Indeed, Thuring says it’s not at all necessary to be familiar with Walser’s work to appreciate the works in The Unicorn. The exhibit comprises four installations from five artists, which he chose because all of them deal in their work with themes of memory, documentation, and the stories that unfold as result.

One of the installations is a collection of books taken from an ongoing project, The Infinite Library, by the German artist Daniel Gustav Cramer and his Cypriot collaborator, Haris Epaminonda. In book arts parlance, these are “altered books,” meticulously crafted by disassembling other books, mingling pages from several volumes in one, and re-binding them. Fans of the celebration of books known as Octavofest ought to stop here.

“What we do when we read is to put the story together with other things we know, by association,” Thuring says. “This is a very post modern idea rendered in a retro way, in book form.” Indeed, he says, the intermingling of book texts is a low-tech analogue to the internet, with its infinite web of clickable links that can take a reader on an endless path of associative discovery, from one document to the next.

The whole of the infinite library is currently about 70 volumes, a dozen of which will be exhibited in vitrines at Transformer station.

Another of the works in the exhibit is an untitled 2010 film by the French artist Neil Beloufa. The 15 minute film, playing in a continuous loop, documents the efforts of people who once lived in a grand villa in Algiers as they try to describe what happened there while they were absent. Of course they don’t know what actually happened, because they weren’t present to see whatever transpired after they abandoned the property in the nineties. The story they construct is of a band of terrorists who apparently used the house as their base for three years. They look at what evidence they find–for example an enormous marble table broken in pieces–and attempt to piece together a history from the scant evidence.

That kind of conjecture is exactly what Los Angeles-based artist Shana Lutker has been trying to eliminate from her understanding of infamous fist fights that occurred among surrealist painters in the early twentieth century. The fighting began July 6, 1923, at the Theatre Michel  , in Paris: Hot headed Andre Breton took offense when he perceived that Pierre de Massot had insulted Pablo Picasso, and retaliated by striking de Massot with his cane. Mayhem ensued. Could the art-historic significance of such an incident ever be fully understood? For nearly two years, Lutker has conducted scholarly research into this and related altercations, visiting the sites where fights took place, digging up newspaper stories, and other accounts of who said what, and who struck whom, and what were the implications of the fracas. Her work has several outlets, including a book on the subject, and previous exhibits (The Bearded Gas in Los Angeles, in April, and The Blowing Nose, in Zurich, in June). At Transformer station, she’ll represent the facts she’s gathered in a sculptural installation of the stage at the Theatre Michel, the site where the painters first came to blows.

The Bearded Gas, Installation, by Shana Lutker

Thuring says the last work in the exhibit–by the Mexican artist Martin Soto Climent–is still in progress.
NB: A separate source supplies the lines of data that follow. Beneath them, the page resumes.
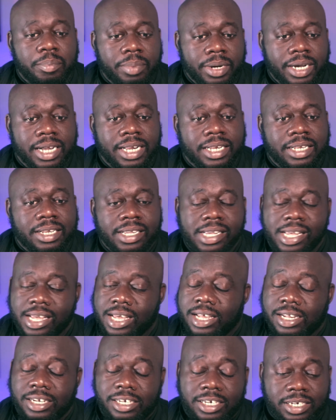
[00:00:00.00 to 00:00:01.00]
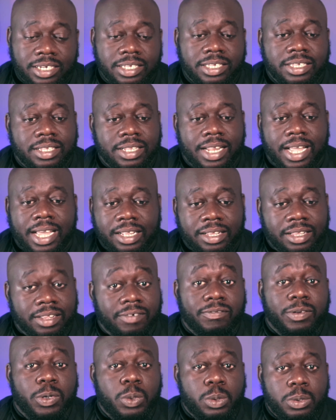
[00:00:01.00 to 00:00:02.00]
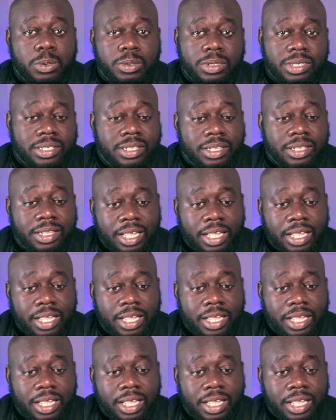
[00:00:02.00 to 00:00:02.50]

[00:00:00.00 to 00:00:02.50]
but just like the vocals,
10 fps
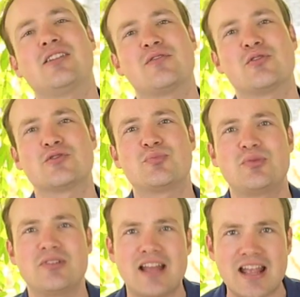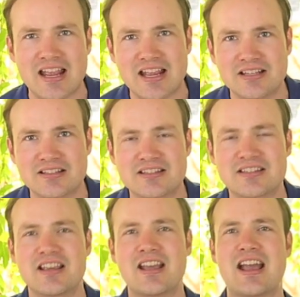all of those
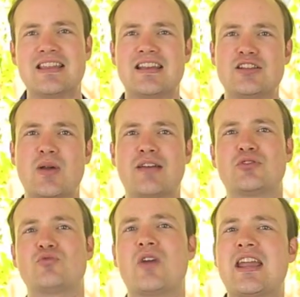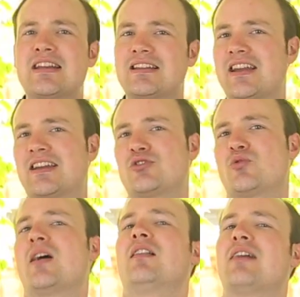plates, and then you have to wait like
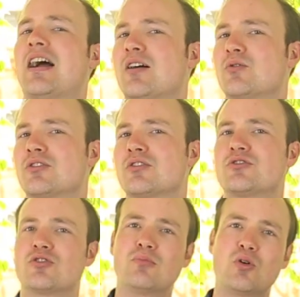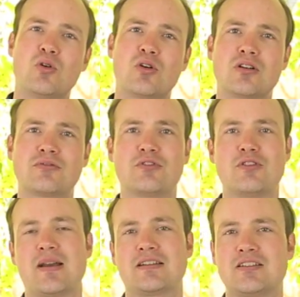12 hours or more for
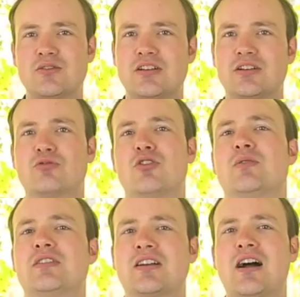the bacteria to grow into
Clement is also dealing with the juxtaposition of images from book forms, mingling them in an associative way.

Thuring is well familiar with the challenge of presenting conceptual art to a broad audience: It’s risky, the prospect of giving viewers more to think about than to look at, and therefore to fall short of inspiring the audience to actually do the thoughtful searching and appreciate the ideas that give soul to the artistic flesh. He hasn’t shied away from the challenge, and the objects that make up The Unicorn seem –with just a little background–to speak for themselves.

No matter what its content, Cleveland Museum of Art’s first exhibit at Transformer Station is a momentous occasion: It’s the beginning of a significant commitment to contemporary art programming, and therefore an appeal to an aesthetic almost entirely new to the conservative institution. It’s also an outreach effort geographically, programming west of the Cuyahoga, in a neighborhood most known for a revival based on fresh produce, historic homes and bustling nightlife. It looks like they’re off to a compelling and promising start.